We present neutrino-transport algorithms implemented in the toolkit for high-order neutrino-radiation hydrodynamics (thornado) and their coupling to self-gravitating hydrodynamics within the adaptive mesh refinement (AMR)-based multiphysics simulation framework Flash-X. thornado, developed primarily for simulations of core-collapse supernovae (CCSNe), employs a spectral, six-species two-moment formulation with algebraic closure and special-relativistic observer corrections accurate to $O(v/c)$, and uses discontinuous Galerkin (DG) methods for phase-space discretization combined with implicit-explicit time stepping. A key development is a nonlinear neutrino-matter coupling algorithm based on nested fixed-point iteration with Anderson acceleration, enabling fully implicit treatment of collisional processes, including energy-coupling interactions such as neutrino-electron scattering and pair production.

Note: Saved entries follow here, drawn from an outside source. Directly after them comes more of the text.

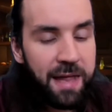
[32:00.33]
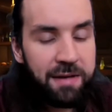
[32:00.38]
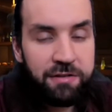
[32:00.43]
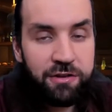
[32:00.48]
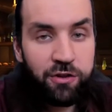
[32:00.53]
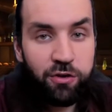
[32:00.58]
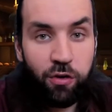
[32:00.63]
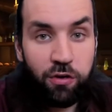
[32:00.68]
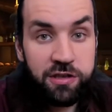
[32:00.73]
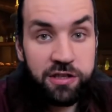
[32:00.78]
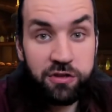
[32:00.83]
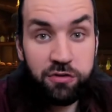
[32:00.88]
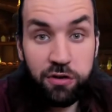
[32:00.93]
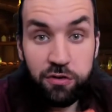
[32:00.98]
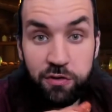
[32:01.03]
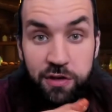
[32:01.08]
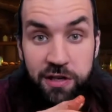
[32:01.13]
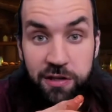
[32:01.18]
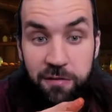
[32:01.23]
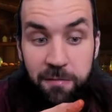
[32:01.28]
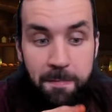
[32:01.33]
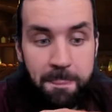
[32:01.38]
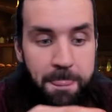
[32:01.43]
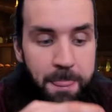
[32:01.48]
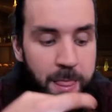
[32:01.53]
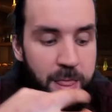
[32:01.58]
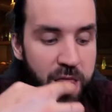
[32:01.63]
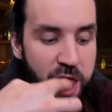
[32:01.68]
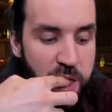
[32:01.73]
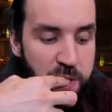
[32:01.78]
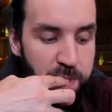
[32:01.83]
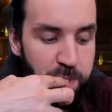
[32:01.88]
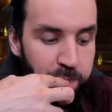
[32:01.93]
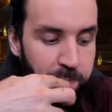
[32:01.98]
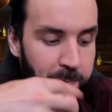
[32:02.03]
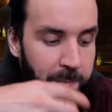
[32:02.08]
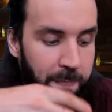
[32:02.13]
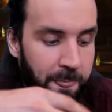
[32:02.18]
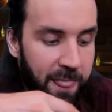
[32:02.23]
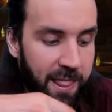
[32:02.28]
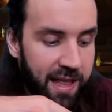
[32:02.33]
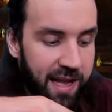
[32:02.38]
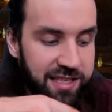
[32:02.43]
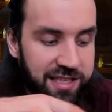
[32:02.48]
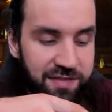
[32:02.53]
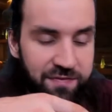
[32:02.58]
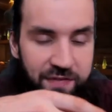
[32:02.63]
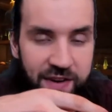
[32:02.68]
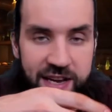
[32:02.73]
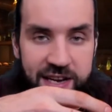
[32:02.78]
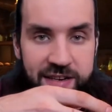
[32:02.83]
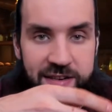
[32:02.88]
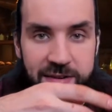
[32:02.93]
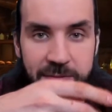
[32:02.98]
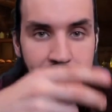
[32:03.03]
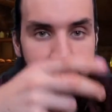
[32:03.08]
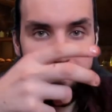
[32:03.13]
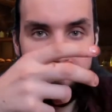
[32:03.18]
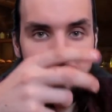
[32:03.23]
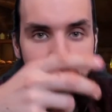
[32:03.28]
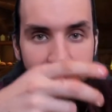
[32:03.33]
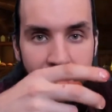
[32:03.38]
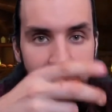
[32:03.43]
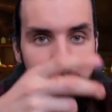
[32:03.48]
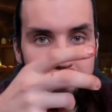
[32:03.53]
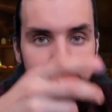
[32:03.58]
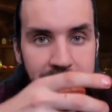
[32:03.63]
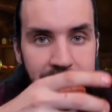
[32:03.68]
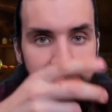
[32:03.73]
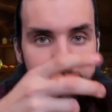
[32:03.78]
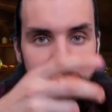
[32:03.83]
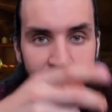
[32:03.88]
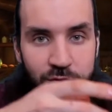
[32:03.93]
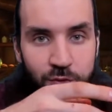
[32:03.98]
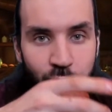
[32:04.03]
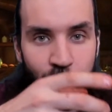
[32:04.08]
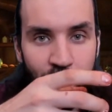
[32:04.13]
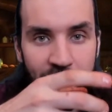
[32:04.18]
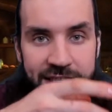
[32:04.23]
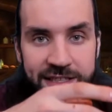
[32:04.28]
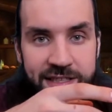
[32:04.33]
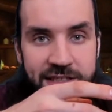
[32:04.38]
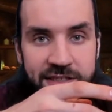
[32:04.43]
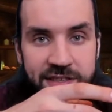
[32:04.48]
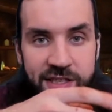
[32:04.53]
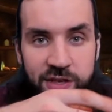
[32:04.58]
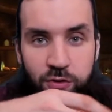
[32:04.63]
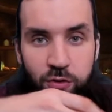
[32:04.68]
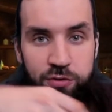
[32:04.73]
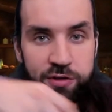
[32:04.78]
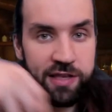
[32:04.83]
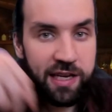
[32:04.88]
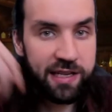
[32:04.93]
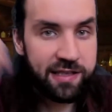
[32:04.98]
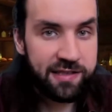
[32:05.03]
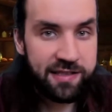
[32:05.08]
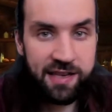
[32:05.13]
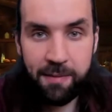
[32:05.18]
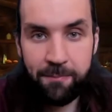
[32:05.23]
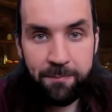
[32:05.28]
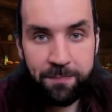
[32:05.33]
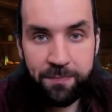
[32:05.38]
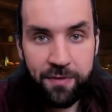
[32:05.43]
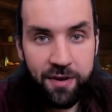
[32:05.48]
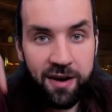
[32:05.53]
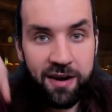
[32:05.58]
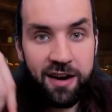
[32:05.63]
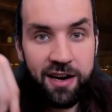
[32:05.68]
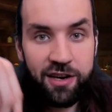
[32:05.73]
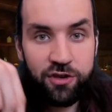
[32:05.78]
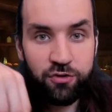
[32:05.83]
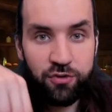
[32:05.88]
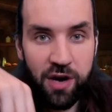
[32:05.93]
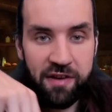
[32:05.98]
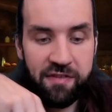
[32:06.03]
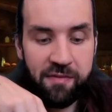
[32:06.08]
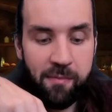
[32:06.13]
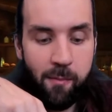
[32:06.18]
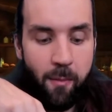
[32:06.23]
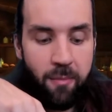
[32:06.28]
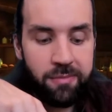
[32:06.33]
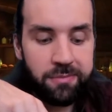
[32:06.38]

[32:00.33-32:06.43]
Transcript: Even though it's not real. It's fake ones and zeros at some hard drive.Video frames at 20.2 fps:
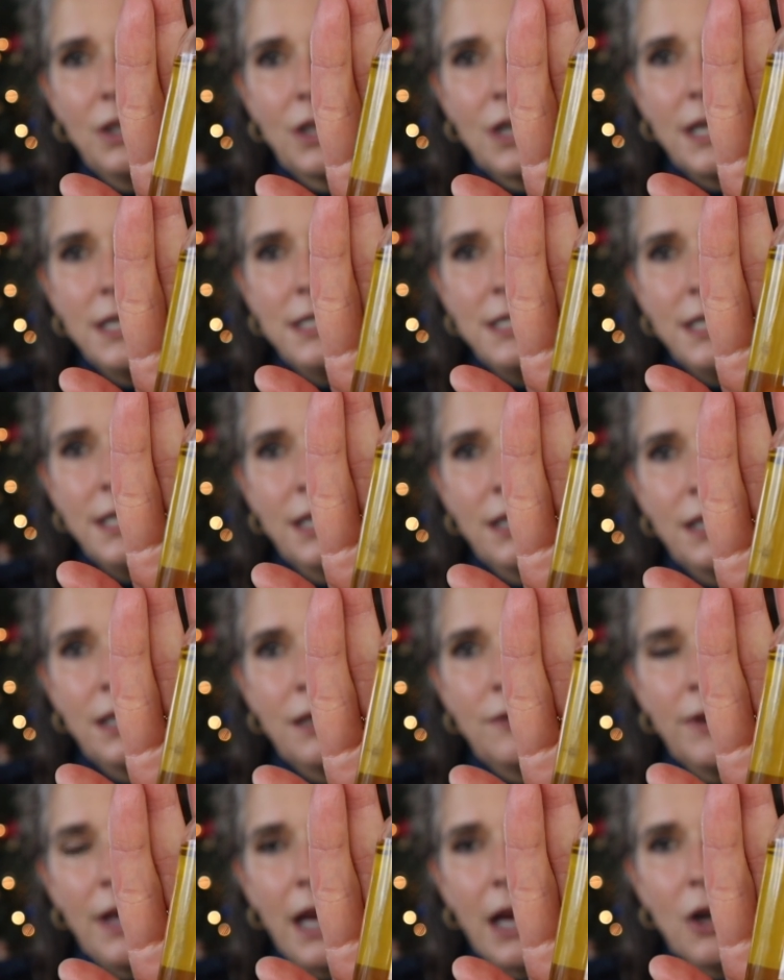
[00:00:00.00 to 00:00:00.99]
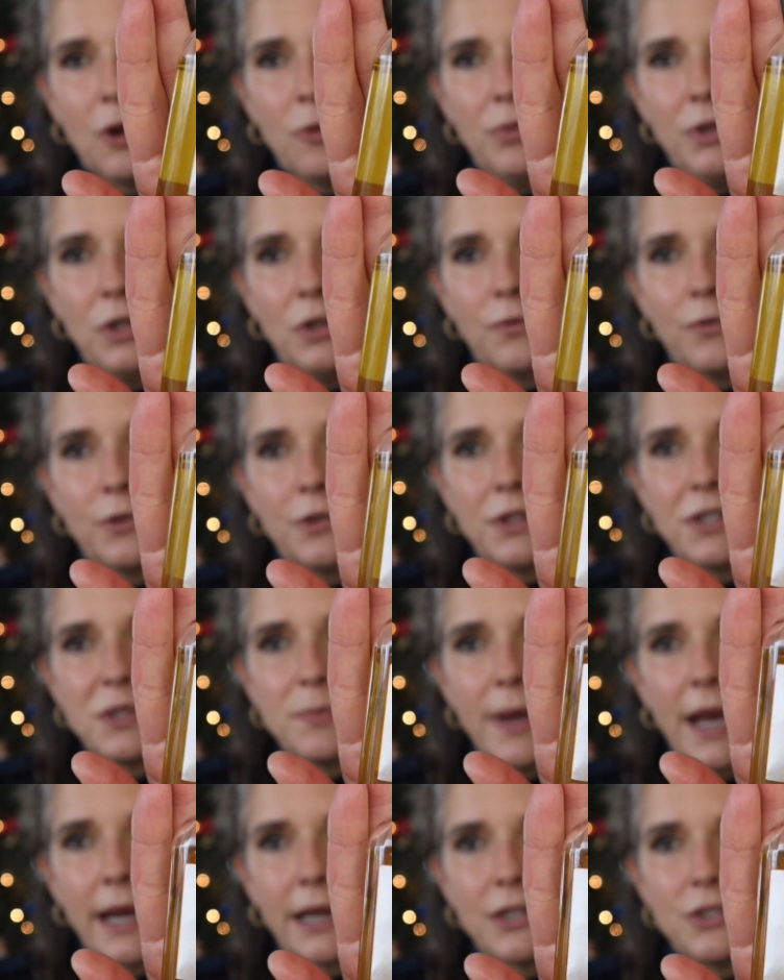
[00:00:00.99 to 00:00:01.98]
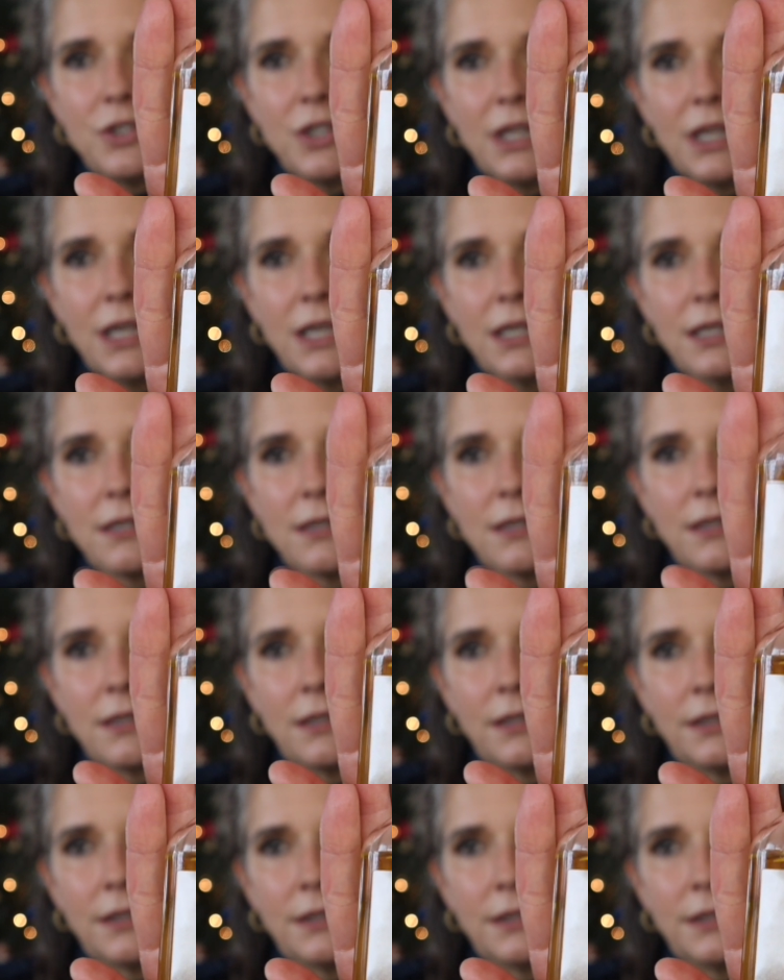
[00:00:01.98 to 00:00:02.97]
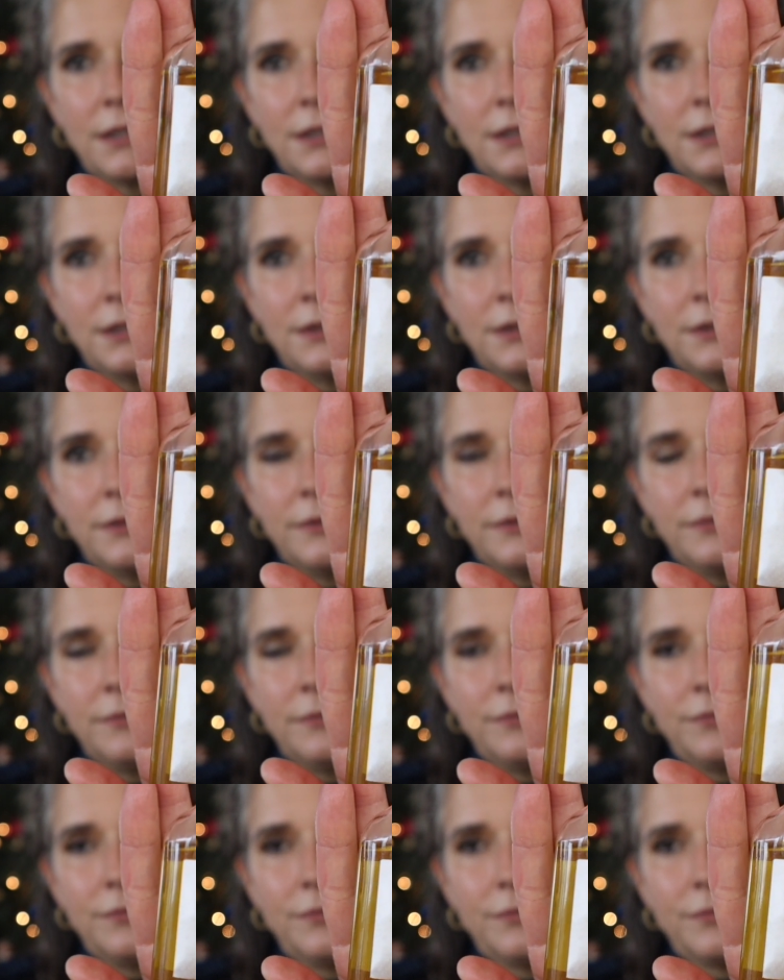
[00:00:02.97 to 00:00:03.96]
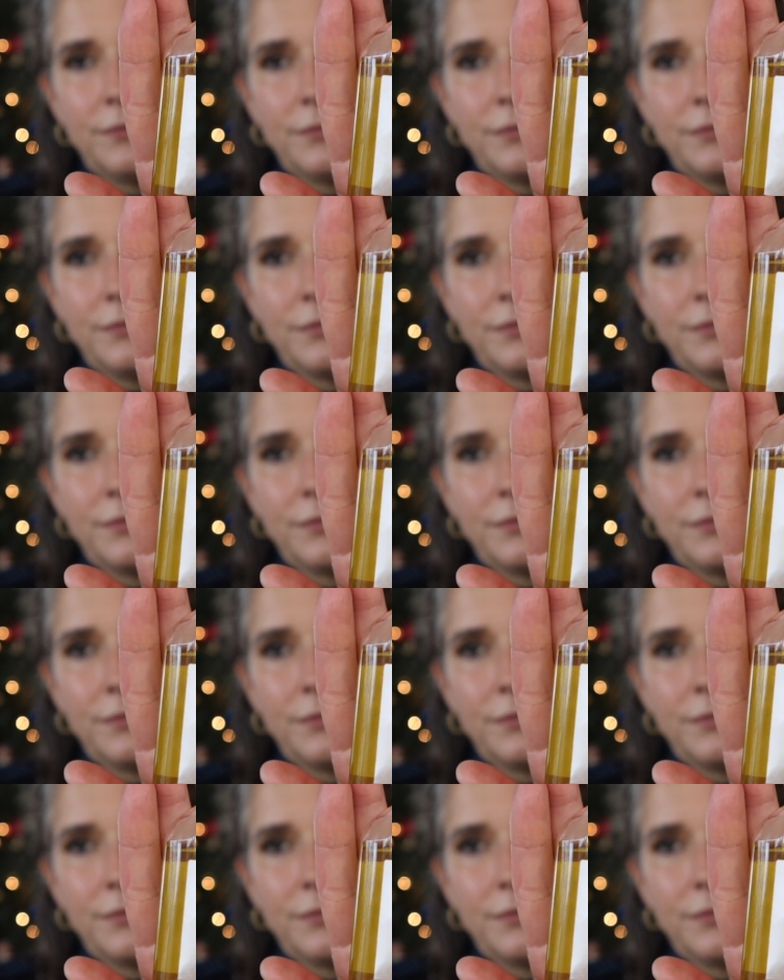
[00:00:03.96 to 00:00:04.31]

good idea of how beautiful this packaging is. This contains marigold,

Coupling to finite-volume (FV) hydrodynamics is achieved with a hybrid DG-FV representation of the fluid variables and operator-split evolution in Flash-X. The implementation is verified using basic transport tests with idealized opacities and relaxation and deleptonization problems with tabulated microphysics. Spherically symmetric CCSN simulations demonstrate accuracy and robustness of the coupled scheme, including close agreement with the CCSN simulation code Chimera. An axisymmetric CCSN simulation further demonstrates the viability of DG-based neutrino transport for multidimensional supernova modeling within Flash-X. thornado's neutrino-transport solver is GPU-enabled using OpenMP offloading or OpenACC, and all CCSN applications included in this work use the GPU implementation. Together, these results establish a foundation for future enhancements in physics fidelity, numerical algorithms, and computational performance, for increasingly realistic large-scale CCSN simulations.